BY KEITH COOPER
Posted: 20 April, 2009
The Great Nebula of Orion, M42, has been revealed to be a madhouse, containing hundreds of very young stars in close proximity, with powerful jets emanating from their poles and racing away at tens or even hundreds of kilometres per second.
The research is being presented today at the RAS' National Astronomy Meeting at the European Week of Astronomy and Space Science held at the University of Hertfordshire. A triumvirate of observatories including NASA's infrared-seeing Spitzer Space Telescope, the United Kingdom Infrared Telescope (UKIRT) in Hawaii and the IRAM millimetre-wave telescope in Spain supplied the vital data for the project, which was the brainchild of Dr Chris Davis.

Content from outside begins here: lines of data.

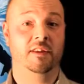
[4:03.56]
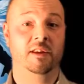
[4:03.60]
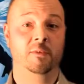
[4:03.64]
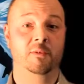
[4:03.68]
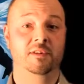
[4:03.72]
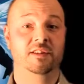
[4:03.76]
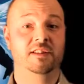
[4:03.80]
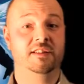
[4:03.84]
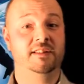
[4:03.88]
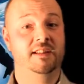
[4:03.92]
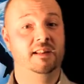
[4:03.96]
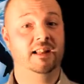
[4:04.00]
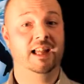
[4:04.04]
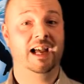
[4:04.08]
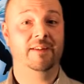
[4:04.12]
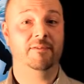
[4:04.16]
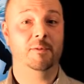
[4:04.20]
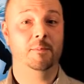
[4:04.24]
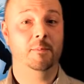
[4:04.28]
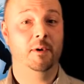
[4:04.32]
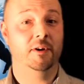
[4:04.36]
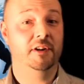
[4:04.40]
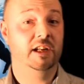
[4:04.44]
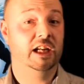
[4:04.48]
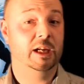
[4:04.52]
they would still have a
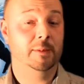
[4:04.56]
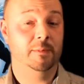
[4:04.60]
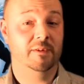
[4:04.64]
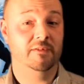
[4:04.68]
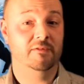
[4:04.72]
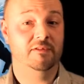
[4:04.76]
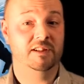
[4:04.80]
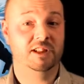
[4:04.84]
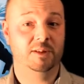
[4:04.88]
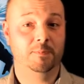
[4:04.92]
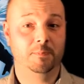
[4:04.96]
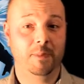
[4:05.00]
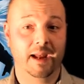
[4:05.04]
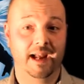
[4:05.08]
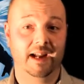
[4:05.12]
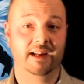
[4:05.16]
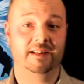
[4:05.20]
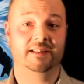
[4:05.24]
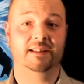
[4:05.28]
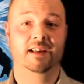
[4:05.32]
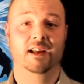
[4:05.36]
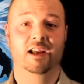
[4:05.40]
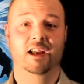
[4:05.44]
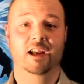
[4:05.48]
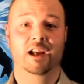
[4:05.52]
modicum of
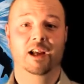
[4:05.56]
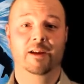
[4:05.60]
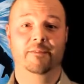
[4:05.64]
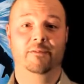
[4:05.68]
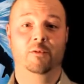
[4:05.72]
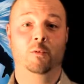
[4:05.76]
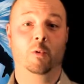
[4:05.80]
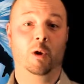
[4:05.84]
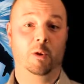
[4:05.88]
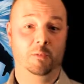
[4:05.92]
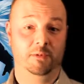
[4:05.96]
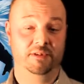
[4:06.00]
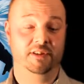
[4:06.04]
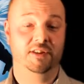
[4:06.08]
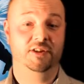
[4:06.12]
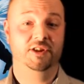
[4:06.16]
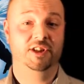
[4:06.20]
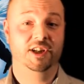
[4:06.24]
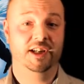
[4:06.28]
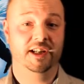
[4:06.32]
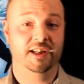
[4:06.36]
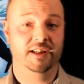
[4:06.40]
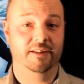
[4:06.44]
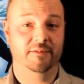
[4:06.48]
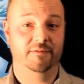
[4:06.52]
respect for what was
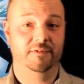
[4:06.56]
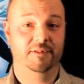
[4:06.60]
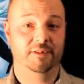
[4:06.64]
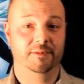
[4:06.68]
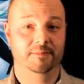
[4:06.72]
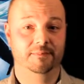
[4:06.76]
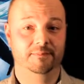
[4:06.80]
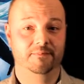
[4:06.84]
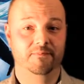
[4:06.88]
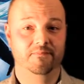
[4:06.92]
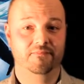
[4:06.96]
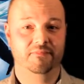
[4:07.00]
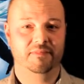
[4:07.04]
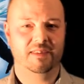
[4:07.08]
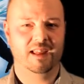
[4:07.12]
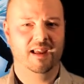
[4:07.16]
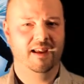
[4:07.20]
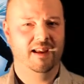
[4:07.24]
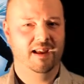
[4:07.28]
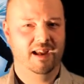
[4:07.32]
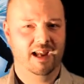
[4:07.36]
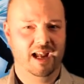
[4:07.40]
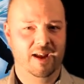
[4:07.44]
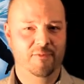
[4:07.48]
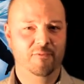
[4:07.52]
achieved.
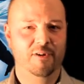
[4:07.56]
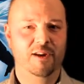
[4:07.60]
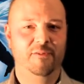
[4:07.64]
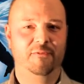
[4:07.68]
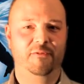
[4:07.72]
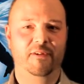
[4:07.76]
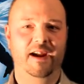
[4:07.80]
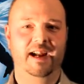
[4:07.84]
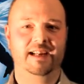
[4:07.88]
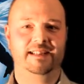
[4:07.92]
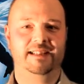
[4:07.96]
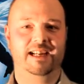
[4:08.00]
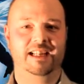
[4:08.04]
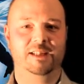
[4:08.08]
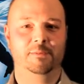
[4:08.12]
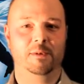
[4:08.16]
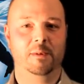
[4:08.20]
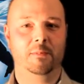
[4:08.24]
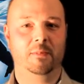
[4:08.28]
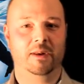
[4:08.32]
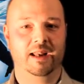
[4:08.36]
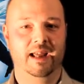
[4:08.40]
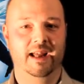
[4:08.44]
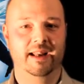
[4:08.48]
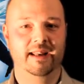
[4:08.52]
Every effect had to be
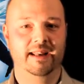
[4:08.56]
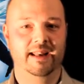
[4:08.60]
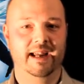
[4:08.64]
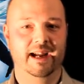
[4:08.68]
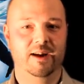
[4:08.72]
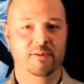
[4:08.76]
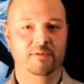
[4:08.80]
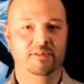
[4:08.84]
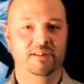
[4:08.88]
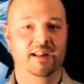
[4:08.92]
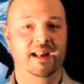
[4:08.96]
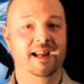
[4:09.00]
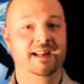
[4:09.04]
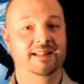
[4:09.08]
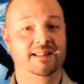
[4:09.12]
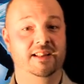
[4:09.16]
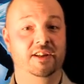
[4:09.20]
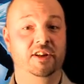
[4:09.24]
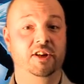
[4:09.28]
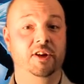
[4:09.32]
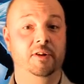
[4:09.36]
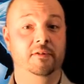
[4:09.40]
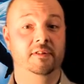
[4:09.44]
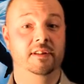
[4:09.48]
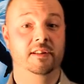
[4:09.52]
planned out and
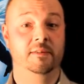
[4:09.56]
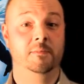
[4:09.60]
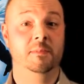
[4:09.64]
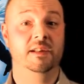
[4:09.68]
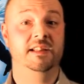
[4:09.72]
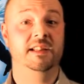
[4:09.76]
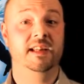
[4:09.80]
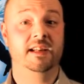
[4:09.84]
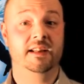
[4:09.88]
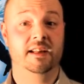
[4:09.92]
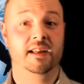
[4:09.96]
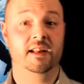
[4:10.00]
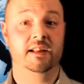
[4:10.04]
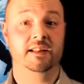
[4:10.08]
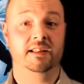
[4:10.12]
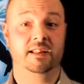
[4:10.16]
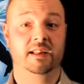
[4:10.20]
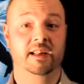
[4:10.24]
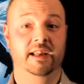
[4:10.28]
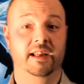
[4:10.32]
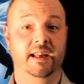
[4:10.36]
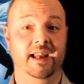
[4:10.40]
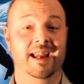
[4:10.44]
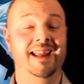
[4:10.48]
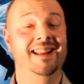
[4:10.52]
executed
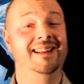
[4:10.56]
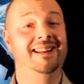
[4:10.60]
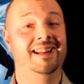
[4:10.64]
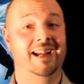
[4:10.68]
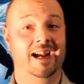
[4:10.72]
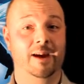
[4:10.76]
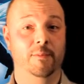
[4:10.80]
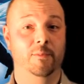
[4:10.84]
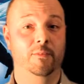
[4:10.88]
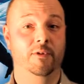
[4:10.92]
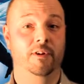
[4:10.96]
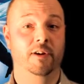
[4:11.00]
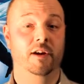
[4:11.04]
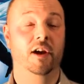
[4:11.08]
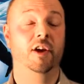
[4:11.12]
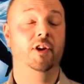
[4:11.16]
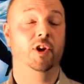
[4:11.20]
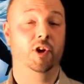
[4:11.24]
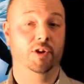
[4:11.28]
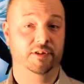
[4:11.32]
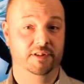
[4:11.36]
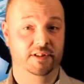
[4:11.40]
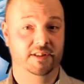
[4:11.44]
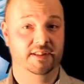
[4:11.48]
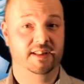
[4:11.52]
meticulously in camera and
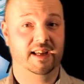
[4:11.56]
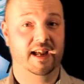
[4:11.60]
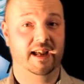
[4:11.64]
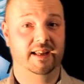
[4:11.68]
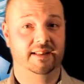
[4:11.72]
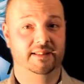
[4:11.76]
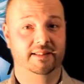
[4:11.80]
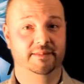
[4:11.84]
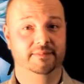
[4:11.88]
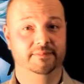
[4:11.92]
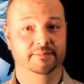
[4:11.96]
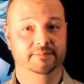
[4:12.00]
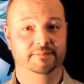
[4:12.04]
on set.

Based at the Joint Astronomy Centre in Hawaii, and spurred on by mid-infrared images of M42 taken by UKIRT, Davis proceeded to contact colleagues at the other observatories to collate as much data as possible. From IRAM came detailed maps of molecular dust and gas in the vast Orion Molecular Cloud (OMC) that rings the eponymous constellation, and which M42 is only a tiny part of. Meanwhile, recent catalogues of young stars in the OMC came from Spitzer, which can see through the thick veils of gas and dust. Comparing all this data with archival images from the Calar Alto Observatory in Spain, Davis was able to measure the speed and direction of 110 jets blasting out from young stars, and even pinpoint the exact stars that these jets are emanating from.
Young protostars produce powerful jets of hydrogen molecules simply because they are taking on more material from the surrounding nebula and protoplanetary disc than they can swallow. Such accretion is the nourishment that helps young stars grow. The waste material is spewed out in giant jets, which over time will fizzle out as the amount of raw gas in the vicinity dries up.
"Regions like this are usually referred to as stellar nurseries, but we have shown that this one is not being well run," says Davis. "It is chaotic and overcrowded."